BEYOND THE CLOUDS
From the first shot, Majid Majidi’s first Indian film demands absolute attention. The opening frame’s aspect ratio is jarringly close to a wide-screen display and not the stretched out width of cinema screens. But don’t be quick to prejudge this as a mistake or a bad call. Majidi’s filmmaking choices are decisive, because our attention is forcefully pushed to the intertwined story of estranged siblings Taara and Aamir.

Aamir (Ishaan Khattar) is a spirited teenager, peddling drugs to a local buyer who runs a brothel in Mumbai. The brothel is a place of small, vivid details. Here, deals are struck without hassle or harassment. A woman fixes her rate (a mere 500 rupees) and leads her client to a small room, telling her 10-year-old girl to go stand outside the room (the room has no door, just a curtain). Another curtain shows us silhouettes of teenage girls, whose teeth are examined before they are sold off.

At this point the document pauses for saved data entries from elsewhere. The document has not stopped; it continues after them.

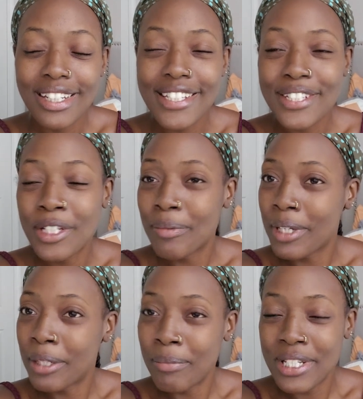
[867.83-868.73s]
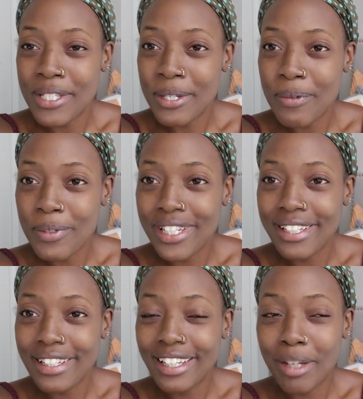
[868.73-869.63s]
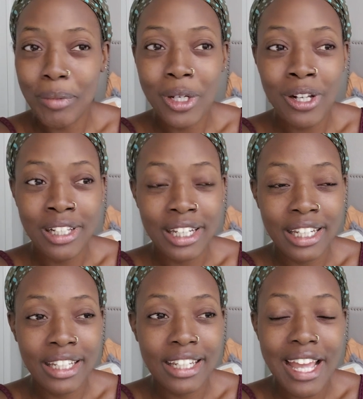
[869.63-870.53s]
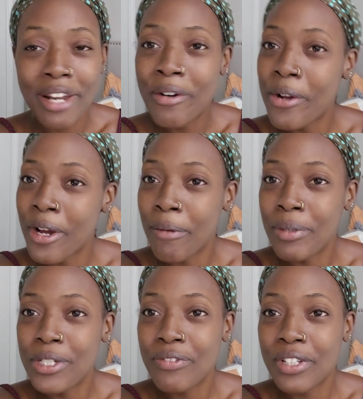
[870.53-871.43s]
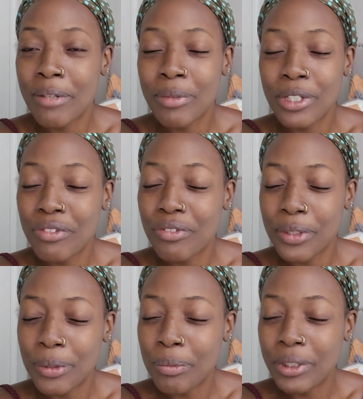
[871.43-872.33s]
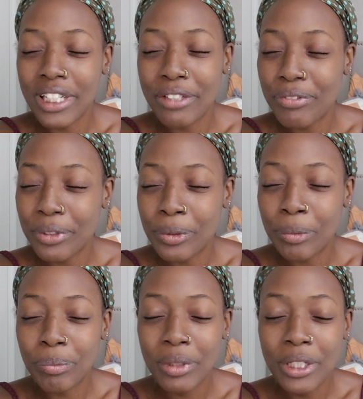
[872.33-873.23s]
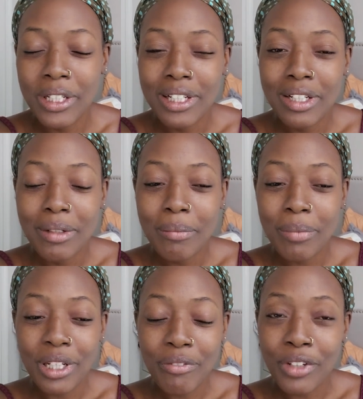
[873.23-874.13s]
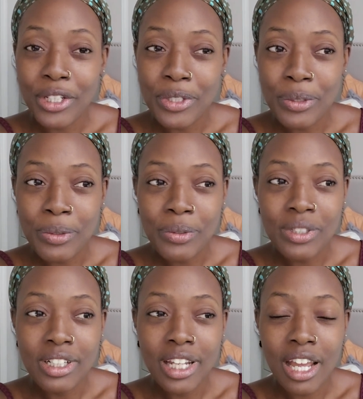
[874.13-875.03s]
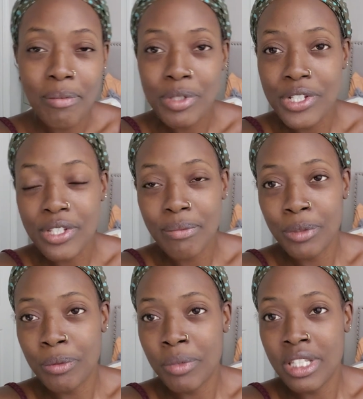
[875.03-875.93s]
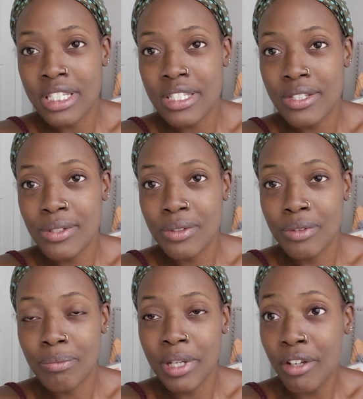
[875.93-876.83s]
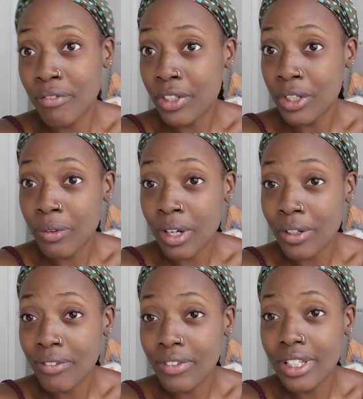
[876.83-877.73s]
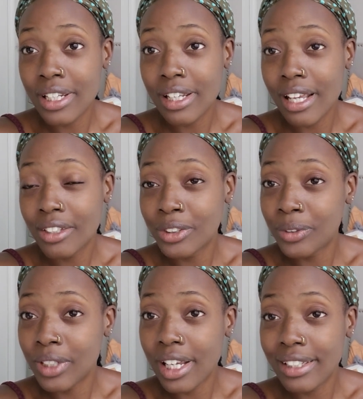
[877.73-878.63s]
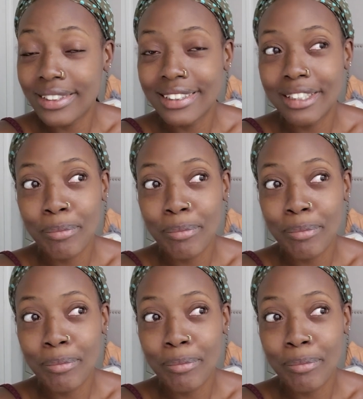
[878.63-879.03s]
It's gonna be an amazing week, I'm calling it. I don't know how much of it I'm gonna film or not film, but if I do capture some moments to make a video out of it, I'll do that.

It is business as usual as Majidi manages to mix the rawness of reality with a sense of everyday calm — as if this is normal life to the city’s underprivileged. The ones desperate to make it big often do dangerous things, and soon Aamir’s arrogance lands him in hot water as he immaturely makes Taara (Malavika Mohanan) a victim of his mess. In a few short beats, Taara ends up in jail, and Aamir is forced by circumstances to take care of the man responsible for her jail time and, later, that same man’s family who can only speak Tamil.

The immaculately directed Beyond The Clouds is a near-brilliant motion picture while Nanu Ki Jaanu is a collection of half-baked, unimaginative ideas

Majidi’s immaculately directed film is award season bait — and for a good reason: Beyond The Clouds is a cinematic masterclass. Majidi directs the audience’s emotion with perfect balance of creative and technical aptitude, aided by A.R. Rahman’s score, Anil Mehta’s outstanding cinematography (compositions, shot sizes and lighting are on par with any master’s work) and crisp editing by Hassan Hassandost (Children of Heaven, Song of Sparrows).

Information about the characters are revealed in bits and pieces when necessary to the story, leaving Majidi enough time to build separate narratives for Aamir and Taara (the screenplay is by Majidi and Mehran Kashani, with Hindi dialogue by Vishal Bharadwaj).

Taara, limited to a smaller piece of the story, changes drastically from an independent young woman to a surrogate mother as her circumstances evolve. It is a role she wasn’t mature enough to grasp when Aamir was growing up. Aamir, still adolescent in both mind and body, walks a delicate line between black and white throughout the film; his change, unlike Taara’s, is a repercussion of his own deeds.

The film’s cast is uniformly excellent, although I did feel a slight disconnect between the emotional timings of the actors. Irrespective, Malavika — a major force in the making — and Ishaan are excellent finds. Just when you want more, Majidi cuts Aamir and Taara’s story short by a few scenes, ending the film on a suggestion that things may lead to a more satisfying ending.

The director’s choice to place an imperfect end to an imperfect set of characters may be emblematic. However, it also robs some of the emotion away from a near-brilliant motion picture.

NANU KI JAANU
Nanu (Abhay Deol) is a land mafia agent in Delhi who terrorises old folk into giving away their apartments. Despite his day job, Nanu is a good enough guy with a surprisingly clear conscience.

One day, Nanu sees a girl lying on the road — a victim of a hit-and-run — and takes her to the hospital. The girl (Patralekhaa) doesn’t pull through, and ends up haunting Nanu’s posh sky-rise apartment, taking up permanent residence in his kitchen. A bubbly person when alive, the apparition decides to scare away Nanu’s bad habits by breaking his beer bottles when he isn’t looking (apparently, that’s his only problem).

Abhay, who seems to be the only professional actor in the film (with exception to Himani Shivpuri, who plays his mum), chose the wrong movie to end his two-year hiatus. Nanu Ki Jaanu, a remake of the Tamil film Pisaasu, is a collection of half-baked, unimaginative ideas directed and cinematographed from an amateur point of view.